TL;DR: I built DocMind — a multimodal RAG (Retrieval-Augmented Generation) app that lets you upload any PDF, image, or document and ask questions about it in plain English. No API keys needed — it runs entirely locally using Ollama for the LLM and Xenova Transformers for embeddings. This post walks through the full architecture, the chunking strategy, the vector similarity search, and the code.
The Problem
You have a 200-page PDF — a legal contract, a research paper, your company's internal docs. You need to find specific information buried somewhere in it. Ctrl+F only works if you know the exact words. What you really want is to ask the document questions in plain language:
- "What's the termination clause in this contract?"
- "Summarize the results from section 4"
- "What technologies does this company use?"

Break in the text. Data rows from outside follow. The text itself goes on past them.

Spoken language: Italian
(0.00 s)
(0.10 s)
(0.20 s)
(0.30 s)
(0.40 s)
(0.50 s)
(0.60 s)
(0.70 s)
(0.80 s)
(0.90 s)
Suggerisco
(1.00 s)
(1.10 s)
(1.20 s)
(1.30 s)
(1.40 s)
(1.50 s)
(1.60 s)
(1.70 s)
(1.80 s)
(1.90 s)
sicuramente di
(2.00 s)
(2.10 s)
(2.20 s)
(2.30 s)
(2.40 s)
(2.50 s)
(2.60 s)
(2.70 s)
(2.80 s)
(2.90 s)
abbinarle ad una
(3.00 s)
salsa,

This is what RAG does. And unlike fine-tuning an LLM (which costs hundreds of dollars and takes hours), RAG is cheap, fast, and works with any document you throw at it.
I built DocMind to solve this for myself — and to have a real AI project in my portfolio that actually does something useful.

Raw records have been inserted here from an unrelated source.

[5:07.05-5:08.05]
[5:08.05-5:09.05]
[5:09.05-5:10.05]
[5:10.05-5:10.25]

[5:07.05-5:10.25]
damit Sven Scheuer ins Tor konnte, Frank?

What Is RAG? (The 30-Second Version)
RAG = Retrieval-Augmented Generation. Instead of asking an LLM to answer from memory (which it often gets wrong — hallucinations), you:
- Retrieve the relevant parts of your document
- Augment the LLM's prompt with those chunks
- Generate an answer grounded in actual content
RAG vs PURE LLM
════════════════
Pure LLM (without RAG):
┌────────┐ "What's the ┌─────────┐
│ User │──termination clause?──▶│ LLM │──▶ "I think it might be..."

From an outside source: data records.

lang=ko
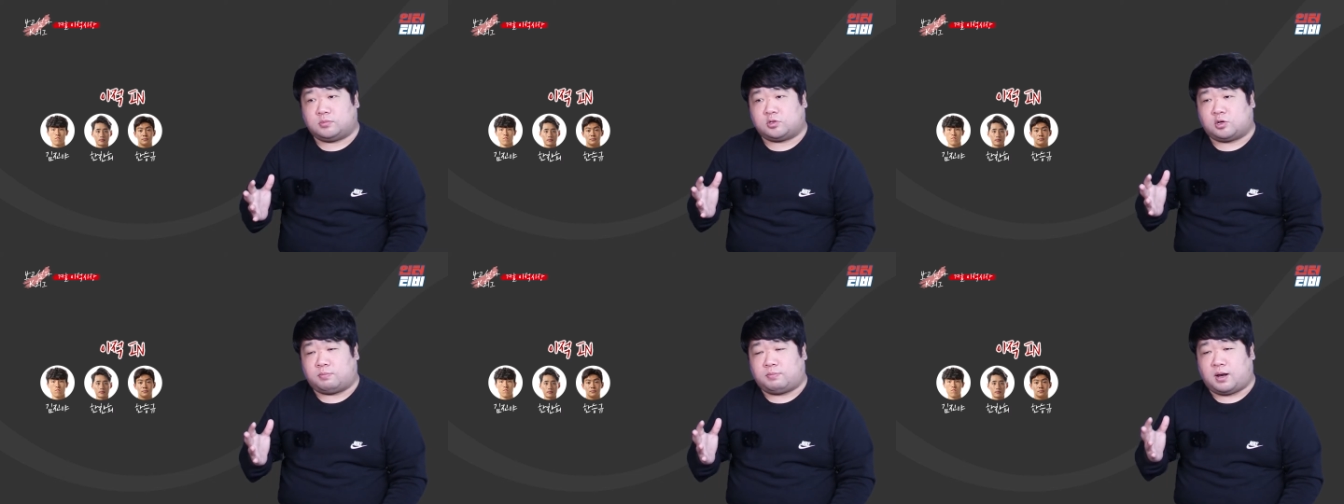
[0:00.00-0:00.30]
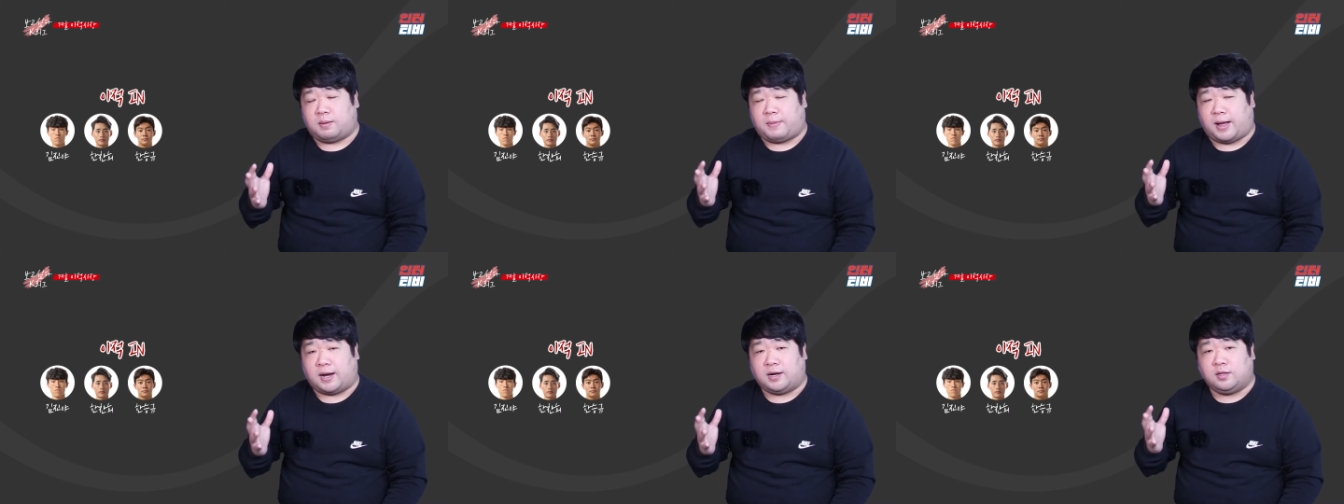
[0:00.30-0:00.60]

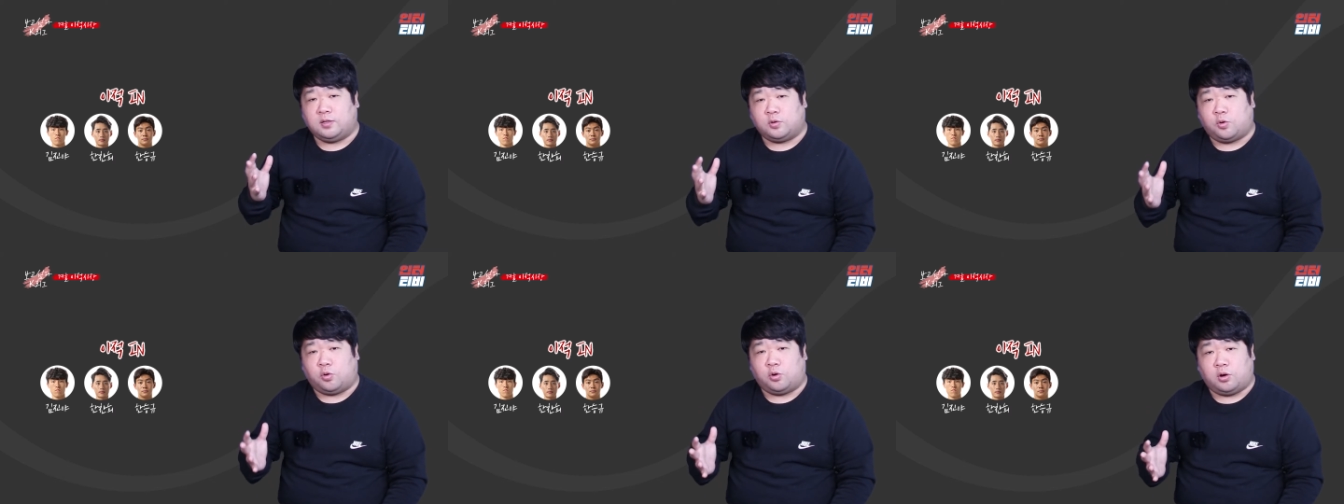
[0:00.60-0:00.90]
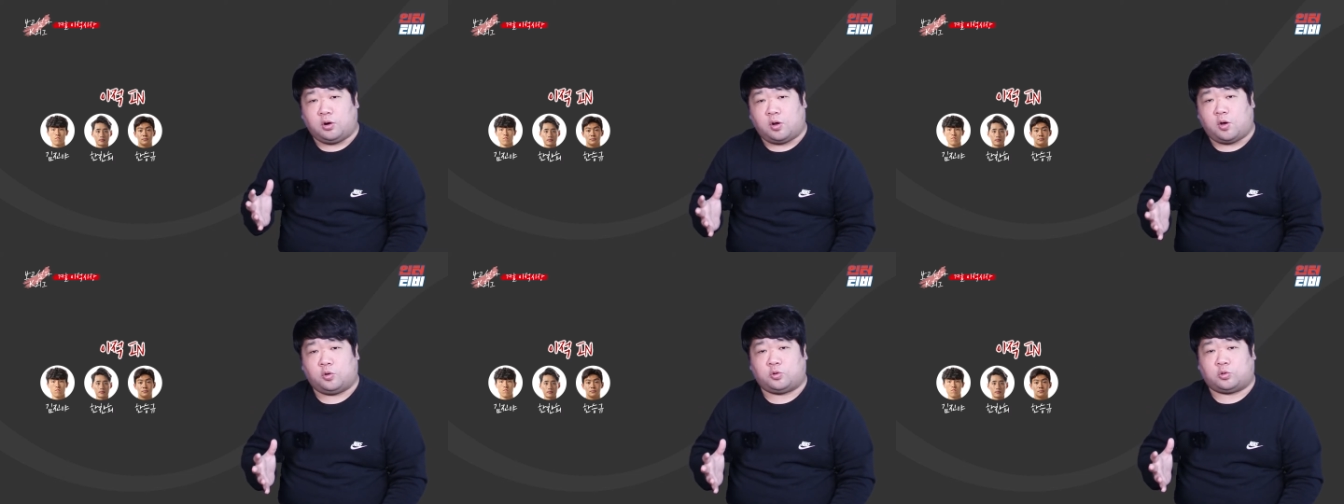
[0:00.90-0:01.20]
정말 많은
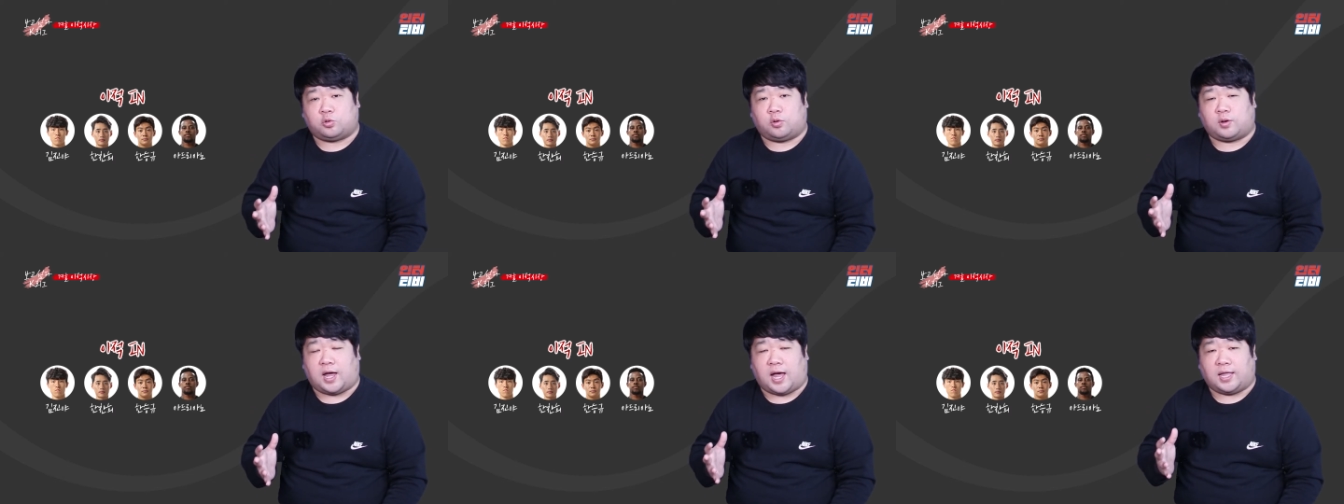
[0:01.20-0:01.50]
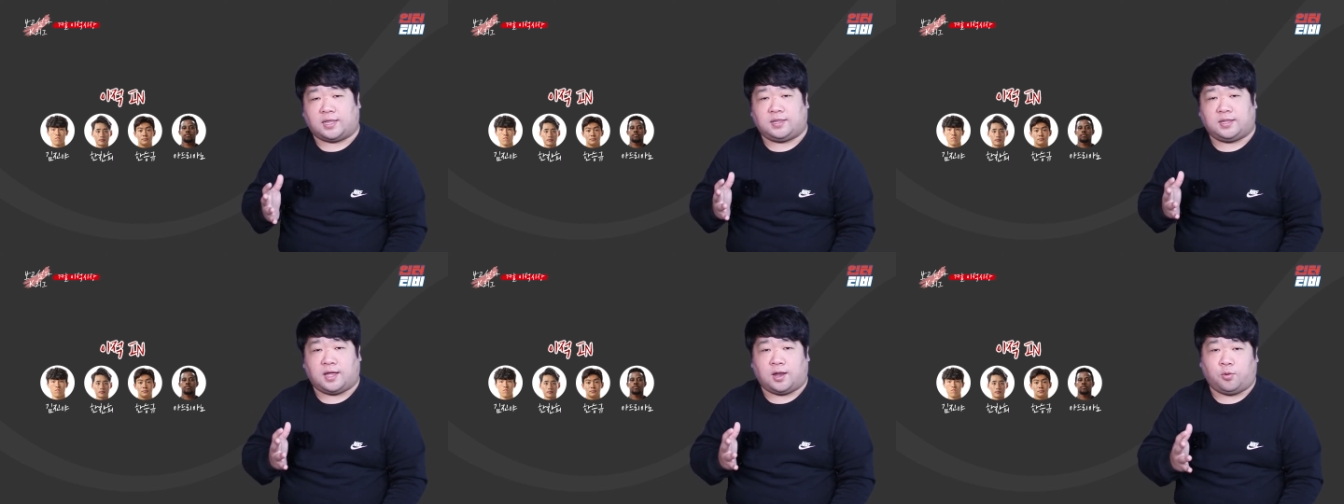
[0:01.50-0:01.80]
골을 넣어줬던
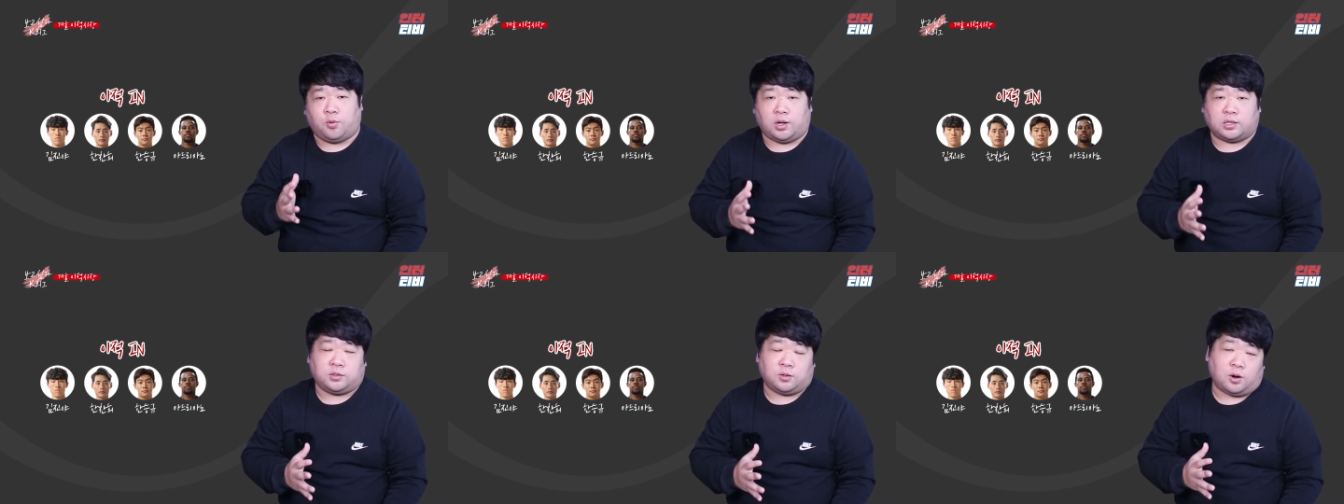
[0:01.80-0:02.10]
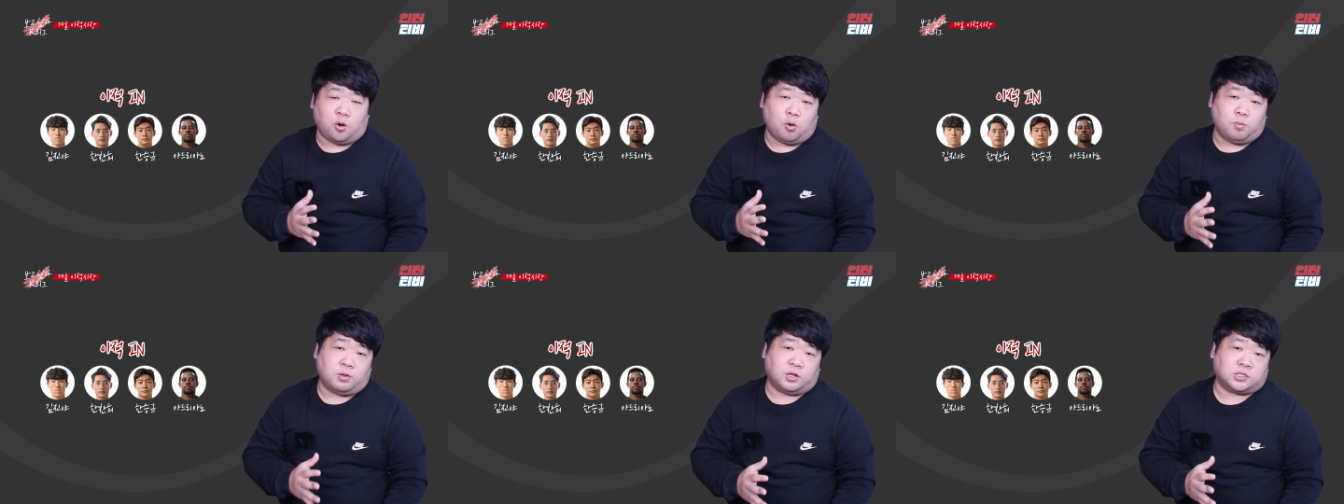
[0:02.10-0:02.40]
아디아노가
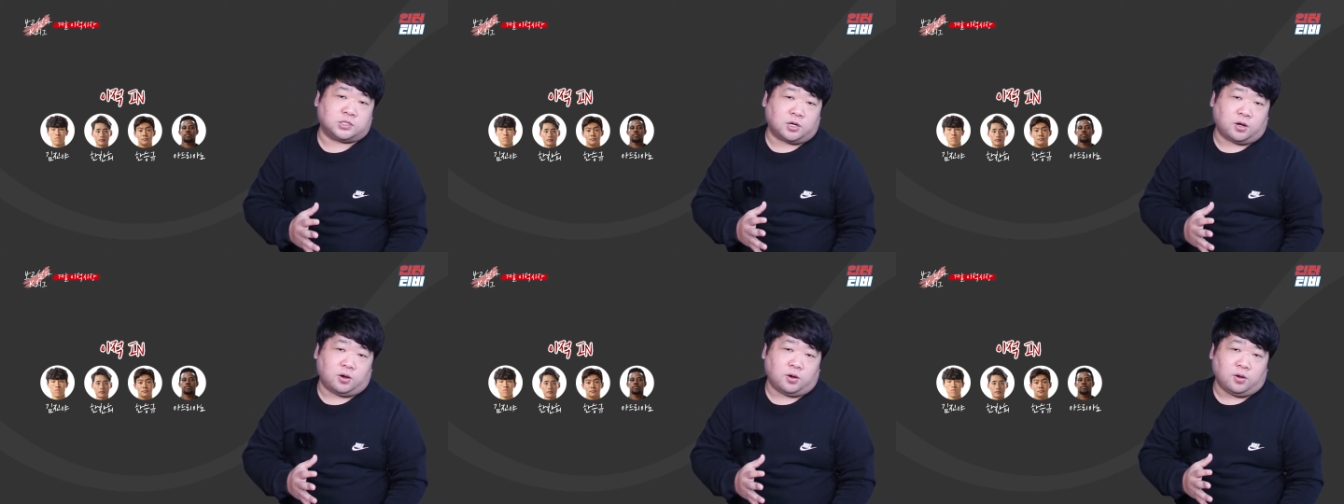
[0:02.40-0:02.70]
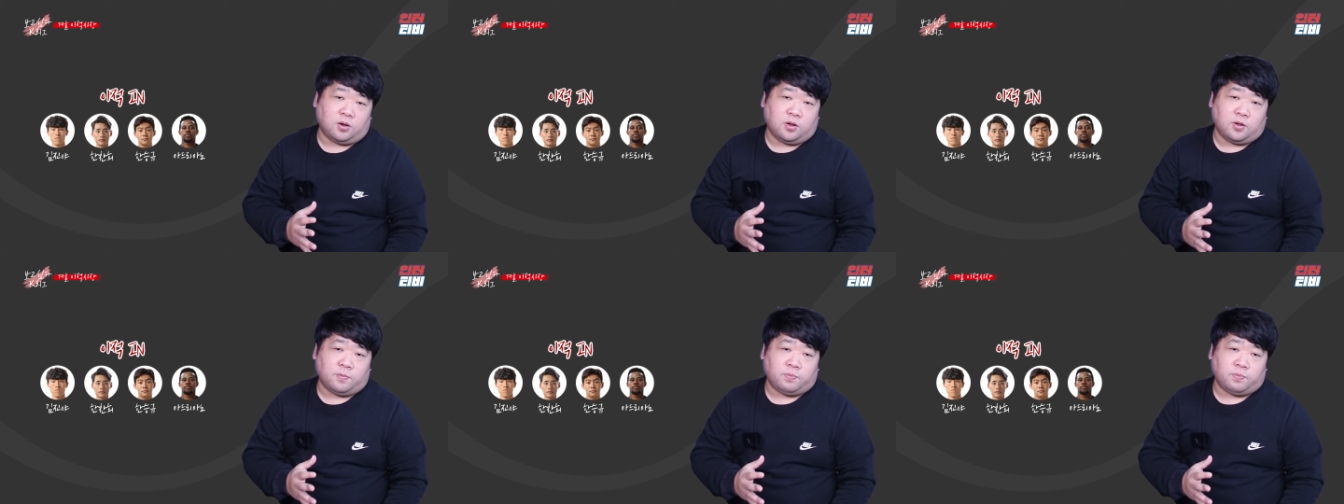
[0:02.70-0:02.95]
들어오면서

└────────┘ │(guessing │ (HALLUCINATION ⚠️)
│ from │
│ training)│
└─────────┘
RAG (with document context):
┌────────┐ "What's the ┌──────────┐ relevant ┌─────────┐
│ User │──termination clause?──▶│ Vector │──paragraphs──▶│ LLM │
└────────┘ │ Search │ │(answers │
│ │ │ from │
│ searches │ │ actual │
│ your PDF │ │ content)│
└──────────┘ └─────────┘
│
▼
"Section 12.3 states
the termination clause
requires 30 days..."
(GROUNDED ✅)
The Full Architecture
Here's how DocMind works end to end:
flowchart TD
A[Upload Document] --> B{File Type?}
B -->|PDF| C[pdf-parse]
B -->|DOCX| D[mammoth]
B -->|Image| E[Tesseract OCR]
B -->|CSV| F[csv-parse]
B -->|TXT/MD| G[Read directly]
C --> H[Raw Text]
D --> H
E --> H
F --> H
G --> H
H --> I[Chunk Text<br/>500 chars, 50 overlap]
I --> J[Generate Embeddings<br/>all-MiniLM-L6-v2]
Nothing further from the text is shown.